Exercise goal:
An exact reproduction of every record is required.

(Records drawn from a dataset)

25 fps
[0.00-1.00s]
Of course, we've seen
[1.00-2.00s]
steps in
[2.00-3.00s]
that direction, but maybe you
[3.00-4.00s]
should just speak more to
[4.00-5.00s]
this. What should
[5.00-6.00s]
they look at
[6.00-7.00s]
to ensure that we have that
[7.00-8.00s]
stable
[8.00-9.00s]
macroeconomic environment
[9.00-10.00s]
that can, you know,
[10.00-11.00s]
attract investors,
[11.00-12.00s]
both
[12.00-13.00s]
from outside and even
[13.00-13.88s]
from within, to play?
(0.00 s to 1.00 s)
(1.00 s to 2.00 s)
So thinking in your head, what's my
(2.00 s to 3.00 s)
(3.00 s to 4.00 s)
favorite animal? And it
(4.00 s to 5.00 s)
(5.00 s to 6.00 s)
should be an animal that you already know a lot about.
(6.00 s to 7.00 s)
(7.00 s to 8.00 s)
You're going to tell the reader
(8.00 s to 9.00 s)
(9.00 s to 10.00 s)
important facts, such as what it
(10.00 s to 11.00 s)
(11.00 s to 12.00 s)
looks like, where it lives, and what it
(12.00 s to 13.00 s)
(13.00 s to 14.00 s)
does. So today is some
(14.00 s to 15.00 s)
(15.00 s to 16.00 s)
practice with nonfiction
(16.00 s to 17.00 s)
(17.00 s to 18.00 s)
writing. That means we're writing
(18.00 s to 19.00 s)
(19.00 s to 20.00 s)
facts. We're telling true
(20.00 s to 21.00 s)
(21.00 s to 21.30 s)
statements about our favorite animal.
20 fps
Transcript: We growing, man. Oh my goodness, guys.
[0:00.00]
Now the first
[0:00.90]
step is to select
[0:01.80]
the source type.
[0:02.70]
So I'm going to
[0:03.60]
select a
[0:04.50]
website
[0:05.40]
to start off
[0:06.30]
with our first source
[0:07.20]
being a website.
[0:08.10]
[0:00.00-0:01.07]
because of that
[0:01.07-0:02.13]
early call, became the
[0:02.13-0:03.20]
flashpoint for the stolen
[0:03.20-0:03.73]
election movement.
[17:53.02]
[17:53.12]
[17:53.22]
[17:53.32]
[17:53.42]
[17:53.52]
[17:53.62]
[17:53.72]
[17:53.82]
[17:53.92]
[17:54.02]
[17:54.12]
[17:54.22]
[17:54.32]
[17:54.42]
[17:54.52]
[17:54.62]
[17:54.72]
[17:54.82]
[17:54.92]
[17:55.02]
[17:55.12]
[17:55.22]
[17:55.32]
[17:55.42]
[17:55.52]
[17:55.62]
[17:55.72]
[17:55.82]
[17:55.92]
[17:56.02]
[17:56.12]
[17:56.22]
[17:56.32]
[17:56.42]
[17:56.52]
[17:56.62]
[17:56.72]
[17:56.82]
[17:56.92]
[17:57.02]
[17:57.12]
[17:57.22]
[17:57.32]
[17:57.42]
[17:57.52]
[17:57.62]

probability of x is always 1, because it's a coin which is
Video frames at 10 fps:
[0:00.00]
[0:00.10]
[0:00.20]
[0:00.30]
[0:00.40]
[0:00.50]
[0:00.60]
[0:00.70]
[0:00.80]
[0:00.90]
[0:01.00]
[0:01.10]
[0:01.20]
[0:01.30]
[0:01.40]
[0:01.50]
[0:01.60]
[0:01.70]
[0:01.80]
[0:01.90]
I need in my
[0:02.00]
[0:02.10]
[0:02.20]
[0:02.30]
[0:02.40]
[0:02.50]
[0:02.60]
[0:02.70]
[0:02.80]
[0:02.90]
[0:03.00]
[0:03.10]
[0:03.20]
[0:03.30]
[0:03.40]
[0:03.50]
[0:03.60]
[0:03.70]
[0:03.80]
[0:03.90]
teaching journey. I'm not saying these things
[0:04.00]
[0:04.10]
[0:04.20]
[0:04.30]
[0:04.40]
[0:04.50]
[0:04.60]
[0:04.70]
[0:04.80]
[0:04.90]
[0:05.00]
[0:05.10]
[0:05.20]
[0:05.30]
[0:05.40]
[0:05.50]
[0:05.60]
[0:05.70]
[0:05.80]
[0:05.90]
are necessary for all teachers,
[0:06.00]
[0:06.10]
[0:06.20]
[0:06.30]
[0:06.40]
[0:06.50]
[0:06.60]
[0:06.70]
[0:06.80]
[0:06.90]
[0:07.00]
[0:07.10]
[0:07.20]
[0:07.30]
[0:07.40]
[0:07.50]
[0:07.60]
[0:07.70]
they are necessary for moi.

Solution for this task:
25 fps
[0.00-1.00s]
Of course, we've seen
[1.00-2.00s]
steps in
[2.00-3.00s]
that direction, but maybe you
[3.00-4.00s]
should just speak more to
[4.00-5.00s]
this. What should
[5.00-6.00s]
they look at
[6.00-7.00s]
to ensure that we have that
[7.00-8.00s]
stable
[8.00-9.00s]
macroeconomic environment
[9.00-10.00s]
that can, you know,
[10.00-11.00s]
attract investors,
[11.00-12.00s]
both
[12.00-13.00s]
from outside and even
[13.00-13.88s]
from within, to play?
(0.00 s to 1.00 s)
(1.00 s to 2.00 s)
So thinking in your head, what's my
(2.00 s to 3.00 s)
(3.00 s to 4.00 s)
favorite animal? And it
(4.00 s to 5.00 s)
(5.00 s to 6.00 s)
should be an animal that you already know a lot about.
(6.00 s to 7.00 s)
(7.00 s to 8.00 s)
You're going to tell the reader
(8.00 s to 9.00 s)
(9.00 s to 10.00 s)
important facts, such as what it
(10.00 s to 11.00 s)
(11.00 s to 12.00 s)
looks like, where it lives, and what it
(12.00 s to 13.00 s)
(13.00 s to 14.00 s)
does. So today is some
(14.00 s to 15.00 s)
(15.00 s to 16.00 s)
practice with nonfiction
(16.00 s to 17.00 s)
(17.00 s to 18.00 s)
writing. That means we're writing
(18.00 s to 19.00 s)
(19.00 s to 20.00 s)
facts. We're telling true
(20.00 s to 21.00 s)
(21.00 s to 21.30 s)
statements about our favorite animal.
20 fps
Transcript: We growing, man. Oh my goodness, guys.
[0:00.00]
Now the first
[0:00.90]
step is to select
[0:01.80]
the source type.
[0:02.70]
So I'm going to
[0:03.60]
select a
[0:04.50]
website
[0:05.40]
to start off
[0:06.30]
with our first source
[0:07.20]
being a website.
[0:08.10]
[0:00.00-0:01.07]
because of that
[0:01.07-0:02.13]
early call, became the
[0:02.13-0:03.20]
flashpoint for the stolen
[0:03.20-0:03.73]
election movement.
[17:53.02]
[17:53.12]
[17:53.22]
[17:53.32]
[17:53.42]
[17:53.52]
[17:53.62]
[17:53.72]
[17:53.82]
[17:53.92]
[17:54.02]
[17:54.12]
[17:54.22]
[17:54.32]
[17:54.42]
[17:54.52]
[17:54.62]
[17:54.72]
[17:54.82]
[17:54.92]
[17:55.02]
[17:55.12]
[17:55.22]
[17:55.32]
[17:55.42]
[17:55.52]
[17:55.62]
[17:55.72]
[17:55.82]
[17:55.92]
[17:56.02]
[17:56.12]
[17:56.22]
[17:56.32]
[17:56.42]
[17:56.52]
[17:56.62]
[17:56.72]
[17:56.82]
[17:56.92]
[17:57.02]
[17:57.12]
[17:57.22]
[17:57.32]
[17:57.42]
[17:57.52]
[17:57.62]

probability of x is always 1, because it's a coin which is
Video frames at 10 fps:
[0:00.00]
[0:00.10]
[0:00.20]
[0:00.30]
[0:00.40]
[0:00.50]
[0:00.60]
[0:00.70]
[0:00.80]
[0:00.90]
[0:01.00]
[0:01.10]
[0:01.20]
[0:01.30]
[0:01.40]
[0:01.50]
[0:01.60]
[0:01.70]
[0:01.80]
[0:01.90]
I need in my
[0:02.00]
[0:02.10]
[0:02.20]
[0:02.30]
[0:02.40]
[0:02.50]
[0:02.60]
[0:02.70]
[0:02.80]
[0:02.90]
[0:03.00]
[0:03.10]
[0:03.20]
[0:03.30]
[0:03.40]
[0:03.50]
[0:03.60]
[0:03.70]
[0:03.80]
[0:03.90]
teaching journey. I'm not saying these things
[0:04.00]
[0:04.10]
[0:04.20]
[0:04.30]
[0:04.40]
[0:04.50]
[0:04.60]
[0:04.70]
[0:04.80]
[0:04.90]
[0:05.00]
[0:05.10]
[0:05.20]
[0:05.30]
[0:05.40]
[0:05.50]
[0:05.60]
[0:05.70]
[0:05.80]
[0:05.90]
are necessary for all teachers,
[0:06.00]
[0:06.10]
[0:06.20]
[0:06.30]
[0:06.40]
[0:06.50]
[0:06.60]
[0:06.70]
[0:06.80]
[0:06.90]
[0:07.00]
[0:07.10]
[0:07.20]
[0:07.30]
[0:07.40]
[0:07.50]
[0:07.60]
[0:07.70]
they are necessary for moi.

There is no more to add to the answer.